In case the parallels to the drug war weren’t clear enough, the piece referenced “God's ‘get tough’ drug policy of the 80s A.D.” and a “one sin and you're out” practice reminiscent of zero tolerance policies.
“According to God's law, souls who possess four ounces of illegal drugs at any point during their mortal lives face a mandatory minimum sentence of eternity,” the piece continues. Of course, in the intervening years, America’s hellishly tough drug policies have softened nationwide - and hopefully the afterlife has taken some cues from that shift.
Playing on concerns about animal testing and tropes about the behavior of people with addiction, a 2010 send-up is titled “Chimp in Cocaine Study Starts Lying to Friends.”
“Concerned workers at the National Primate Research Center said Bobo, a 5-year-old chimpanzee participating in a 16-month cocaine study, was observed this week lying to the faces of friends, family, and staff,” the text begins.
The piece goes on to describe Bobo becoming “an asshole” whose friends enable him by always giving him “one last chance.”
As of press time, Bobo was reportedly sprawled out on the floor of the laboratory,” the piece ends, “begging for more cocaine and offering to give researchers hand jobs in exchange for some.”
Unlike most of the other items on this list, this piece doesn’t particularly target a drug war-specific issue and hones in more on concerns about animal testing and widespread perceptions about the behavior of drug users. Nonetheless, it still merits a mention for its gold-star humor.
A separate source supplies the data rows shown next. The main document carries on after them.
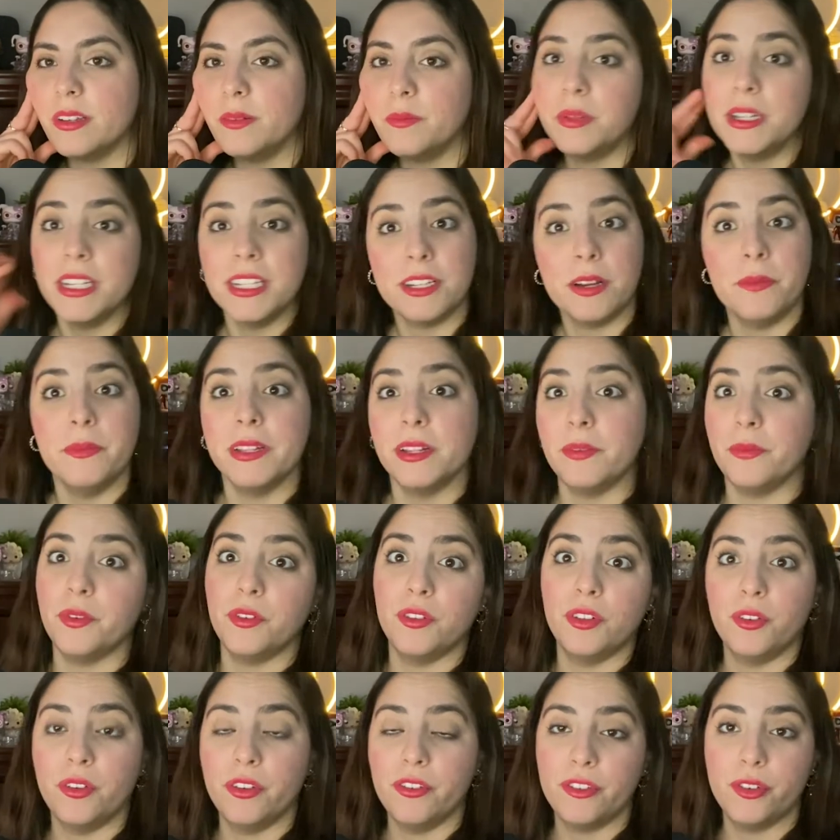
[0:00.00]
please comment down
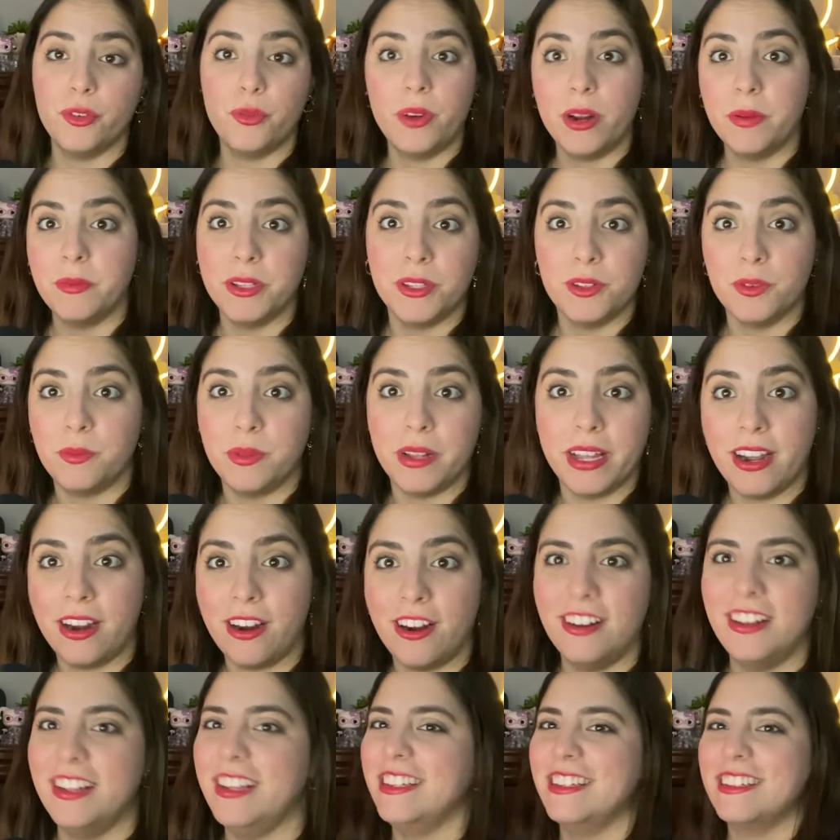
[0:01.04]
below if you want me to play
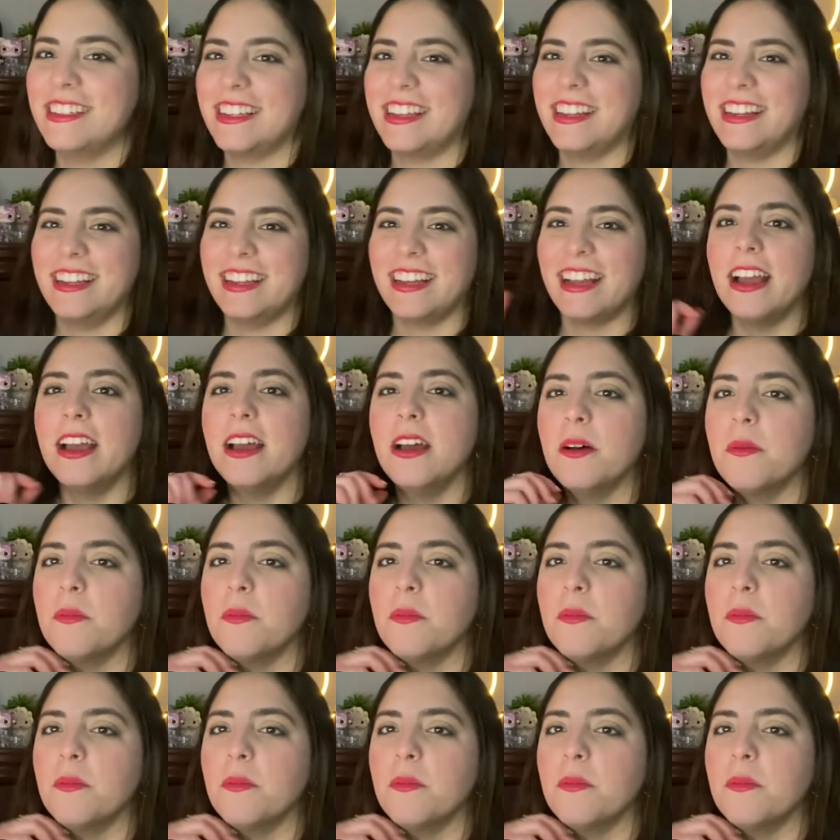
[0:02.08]
Harley. Just kidding.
In fall 2016, as stories about the growing heroin epidemic formed a dominant thread in mainstream media outlets, the Onion set its sights on the dope boom with a piece titled, “Small Town Beginning To Wonder What Taking Heroin Epidemic So Long To Get There.”
“Saying they figured their community’s mix of high unemployment and low economic mobility would make it a prime target for the drug problem devastating similar small towns throughout the nation, residents of Boswell, IN reportedly wondered aloud Friday what was taking the heroin epidemic so long to get there,”’ the Sept. 2016 send-up notes.
“‘I keep hearing about how small, economically depressed cities all over the country have been succumbing to the flood of cheap heroin, and given the state of things here, it just seems like we really should be looking on helplessly as our neighbors turn to lives of hard drug use,’ said Boswell native Kathryn Witte, echoing the sentiments of her 770 fellow residents who argued that, with the town’s rural location and lack of entertainment options, Boswell should be awash in overdoses and drug-related crime by now.”
The opioid epidemic’s ferocity has made waves in rural areas, gaining a glut of coverage in West Virginia, Kentucky and other areas not stereotypically seen as the center of such big city problems. But it hasn’t impacted the whole country equally, and has particularly batteredAppalachia - though presumably real-life rural towns aren’t actually worried about being left out.
Blowing Bush’s Legacy
The Onion took a jab at the 43rd president’s rumored partying past with a 2013 piece titled, “George W. Bush Having Trouble Finding Decent Cocaine Since Leaving White House.”
“Sucks, because I could really use some good coke right now,” the story jokingly quoted the ex-president saying. “It’s commencement season, and God knows how many speeches I’m gonna have to get through.”
Bush has never publicly admitted to dabbling in the white stuff, but rumors have plagued the Texas native for years. And he may have only added to the mystery by refusing to offer answers, instead alluding to a misspent young adulthood.
“What I did as a kid? I don’t think it’s relevant,” he told a reporter one time. "When I was young and irresponsible, I was young and irresponsible,” he said another time.
But even years after vacating the Oval Office it seems it’s a fog of mystery he can’t escape.
“I had some real good hookups in D.C., but the shit down here is just terrible,” faux Bush told The Onion.
“I just don’t get as high, you know?”